La Policía Nacional le reconoce sin opción a duda. Lo tiene ‘fichado’ por otros delitos con los que ha estado relacionado en Ceuta. En esta ocasión, al llamado M.A.H. lo juzgaron en ausencia por hacerse con una bicicleta ajena.
Ni siquiera fue a juicio, le pedían 18 meses de cárcel, pero finalmente ha sido condenado por delito leve de hurto a un mes de multa con cuota diaria de 5 euros.
La clave de una condena menor radica, precisamente, en no haberse concretado el valor del bien sustraído.
Se considera probado en sentencia que el ya condenado quiso obtener un enriquecimiento patrimonial ilícito. Fue así como el 18 de diciembre de 2024, cuando se encontraba cerca del centro de salud del Tarajal, se hizo con una bicicleta marca Treck que otra persona había dejado estacionada sin ninguna seguridad.
No se ha probado que el valor fuera superior a los 400 euros.
Sin informe sobre el valor
Se le condena por un delito leve de hurto y no por hurto por cuanto el informe pericial de valoración de la bicicleta es insuficiente para tener por acreditado su valor.

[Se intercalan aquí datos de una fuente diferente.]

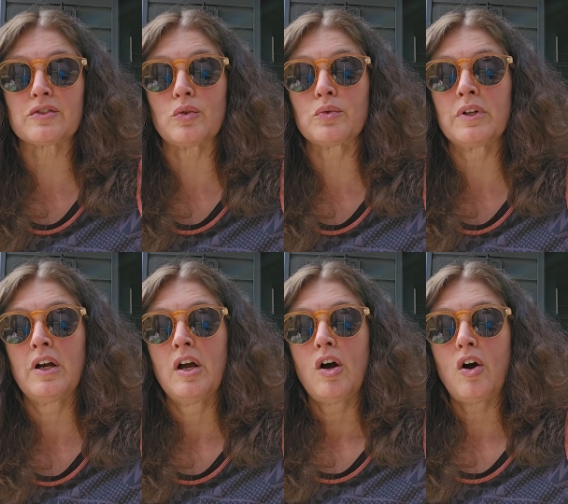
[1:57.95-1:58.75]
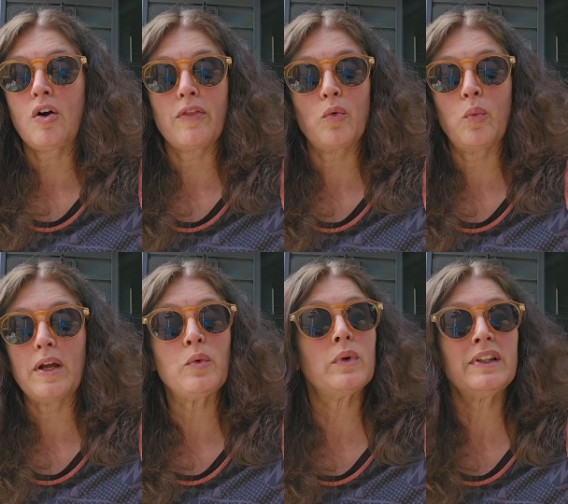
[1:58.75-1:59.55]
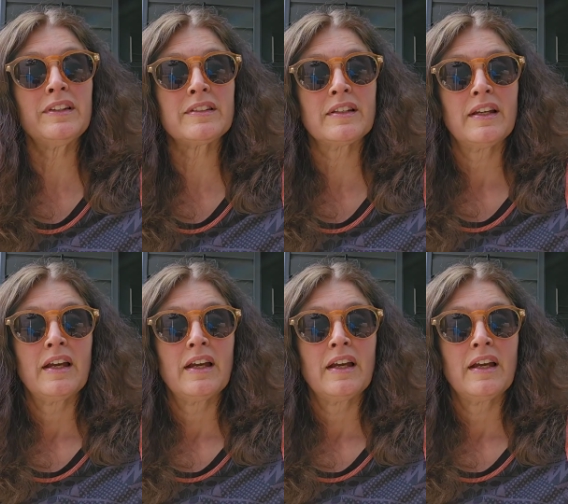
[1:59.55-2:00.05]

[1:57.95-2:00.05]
sold are the white ones.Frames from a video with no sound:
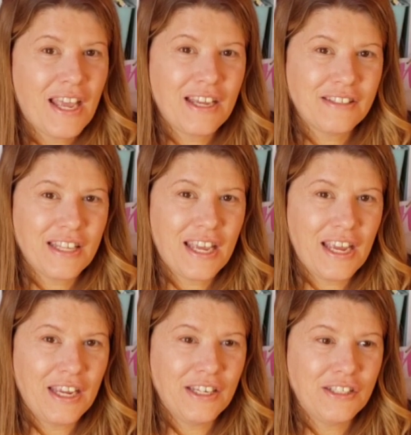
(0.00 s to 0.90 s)
as they
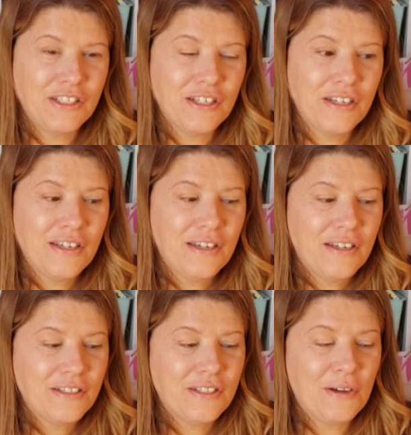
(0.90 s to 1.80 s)
age.
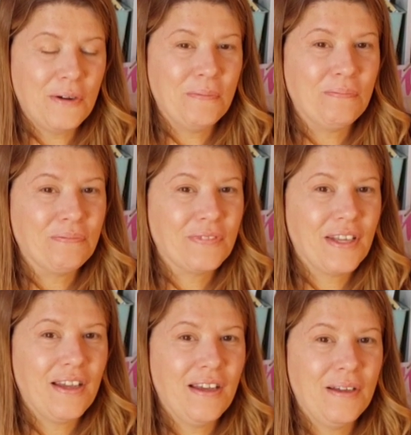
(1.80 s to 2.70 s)
So
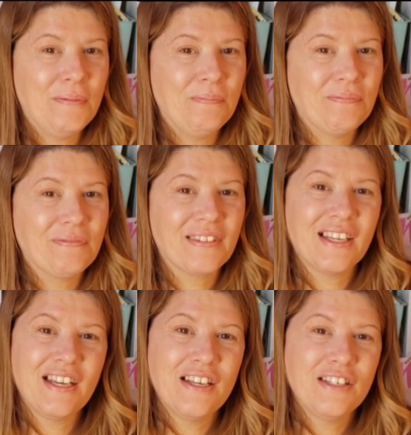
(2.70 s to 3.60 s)
um,
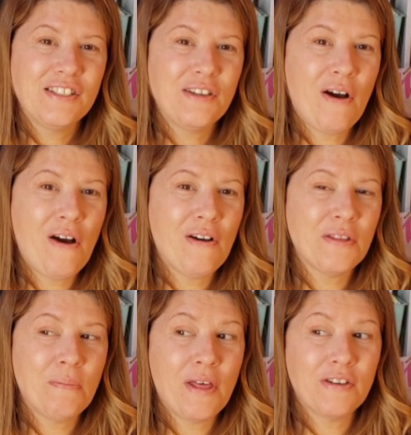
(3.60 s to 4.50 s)
to all
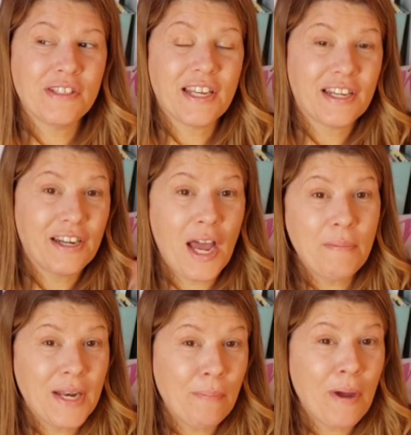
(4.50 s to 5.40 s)
the mothers that
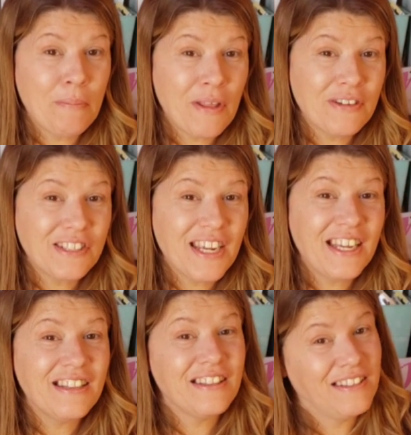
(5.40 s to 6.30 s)
coming up on Mother's
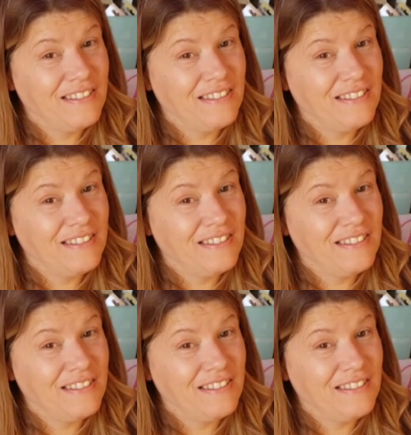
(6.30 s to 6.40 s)
Day.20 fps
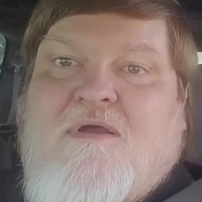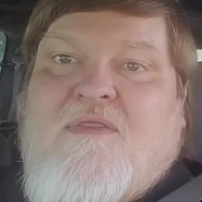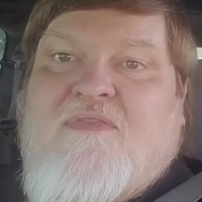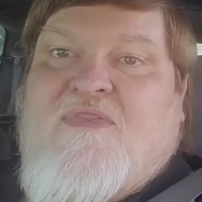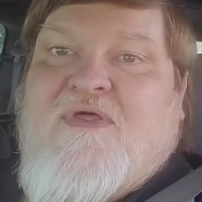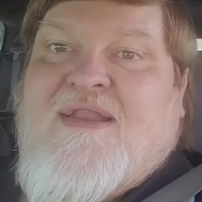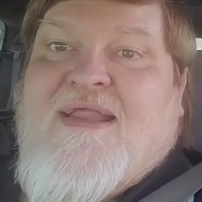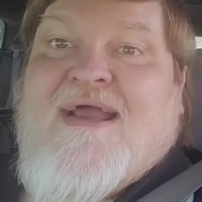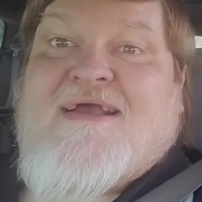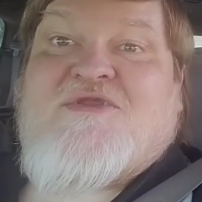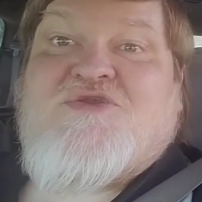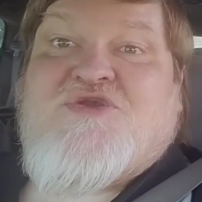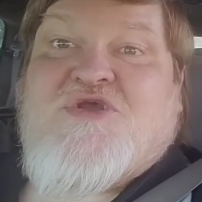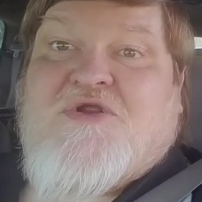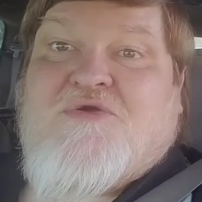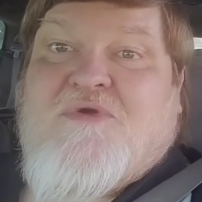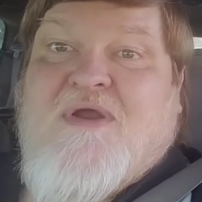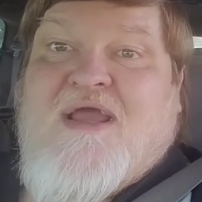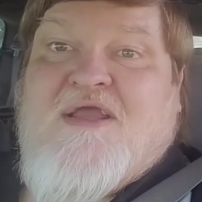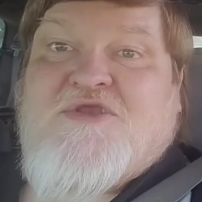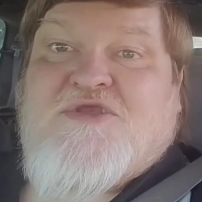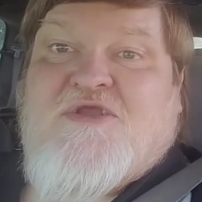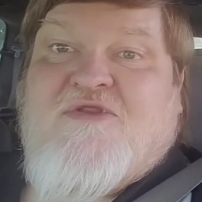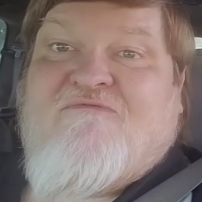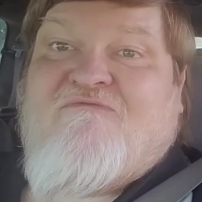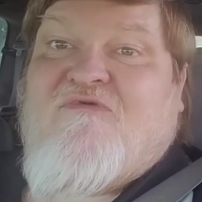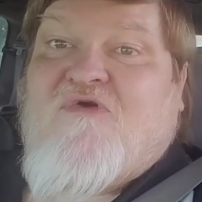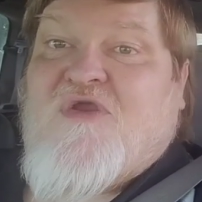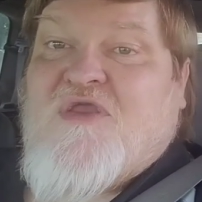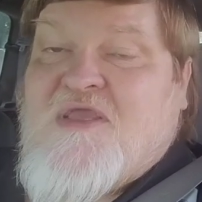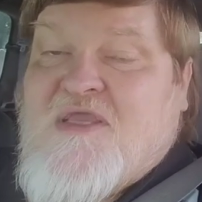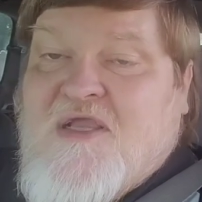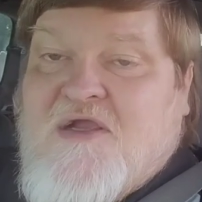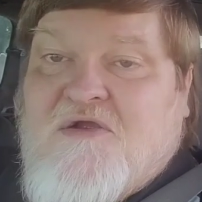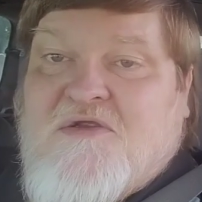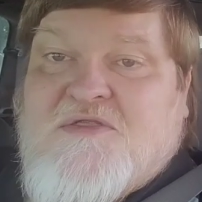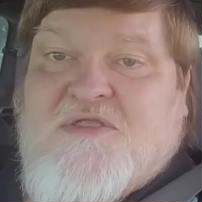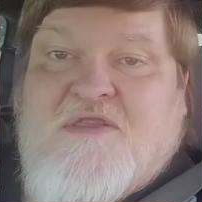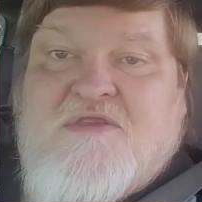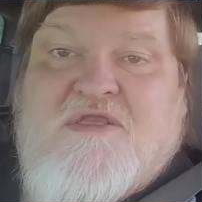the next generation for
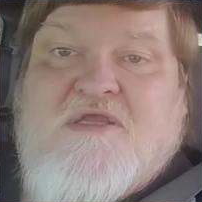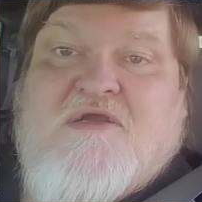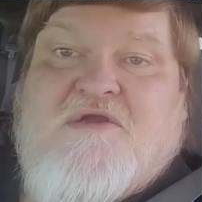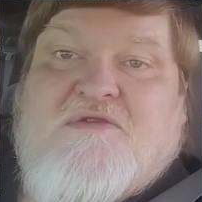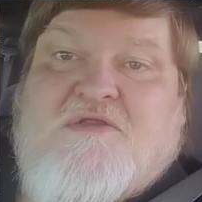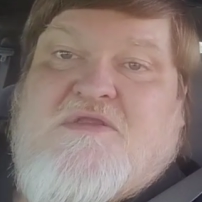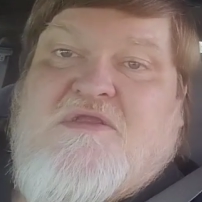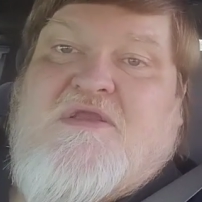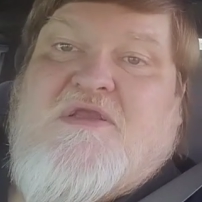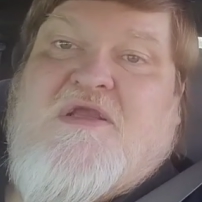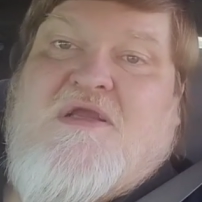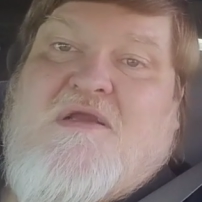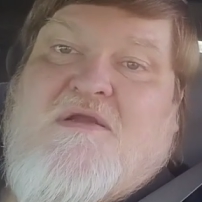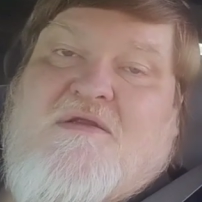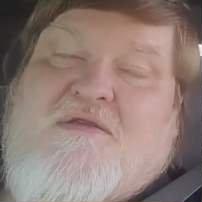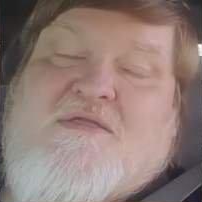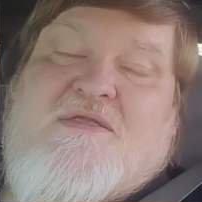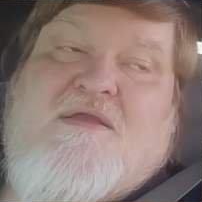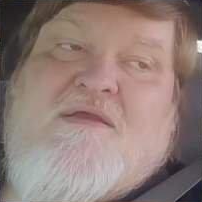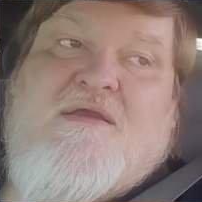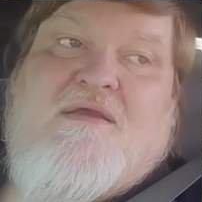years and years and years.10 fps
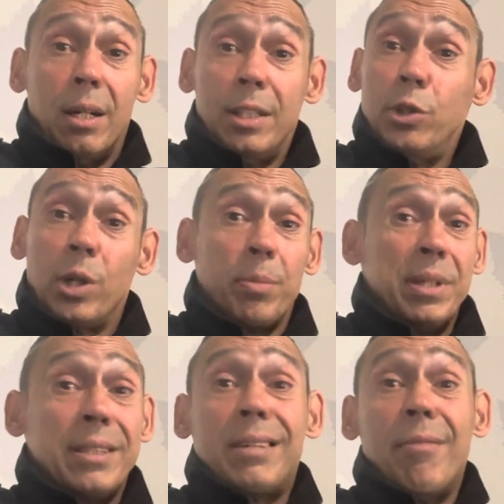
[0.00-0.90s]
You could have
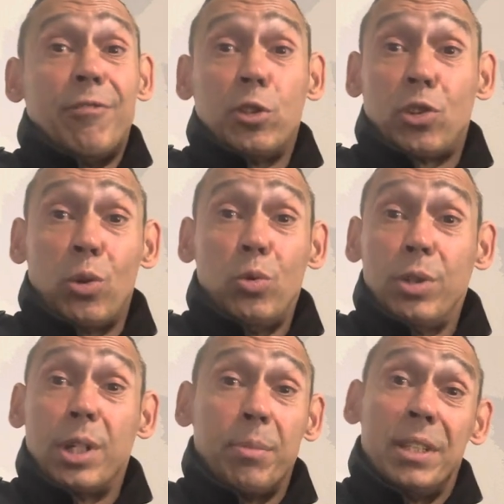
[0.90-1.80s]
10 foot tall, you
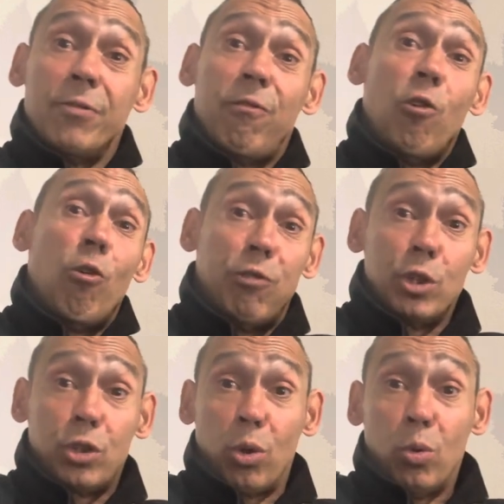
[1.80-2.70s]
could have been 4 foot
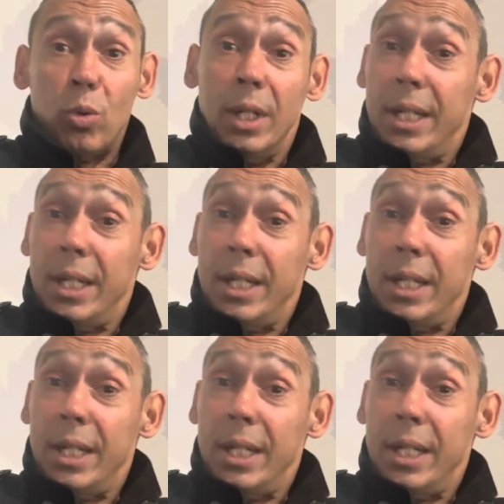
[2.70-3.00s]
tall.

Cuando el valor del objeto marca la frontera entre un delito y un delito leve “debe exigirse”, advierte la magistrada titular del Juzgado de lo Penal 1, que es quien ha dictado esta sentencia, “el mayor rigor y exactitud en la valoración”.
En el informe presentado solo se hizo referencia a la marca y tipo de bici, una Trek de montaña, no eléctrica, señalando que los precios pueden variar. Con los datos aportados no se ofrece un dato certero acerca del valor de esa bicicleta.
De hecho, no se puso de manifiesto las características concretas ni se valoró su antigüedad, ni el estado en el que se encontraba en el momento de la sustracción.
Esa falta de una prueba exhaustiva y rigurosa sobre el valor del objeto robado ha llevado a que se opte por considerarlo menor de 400 euros y que se haya aplicado esta condena.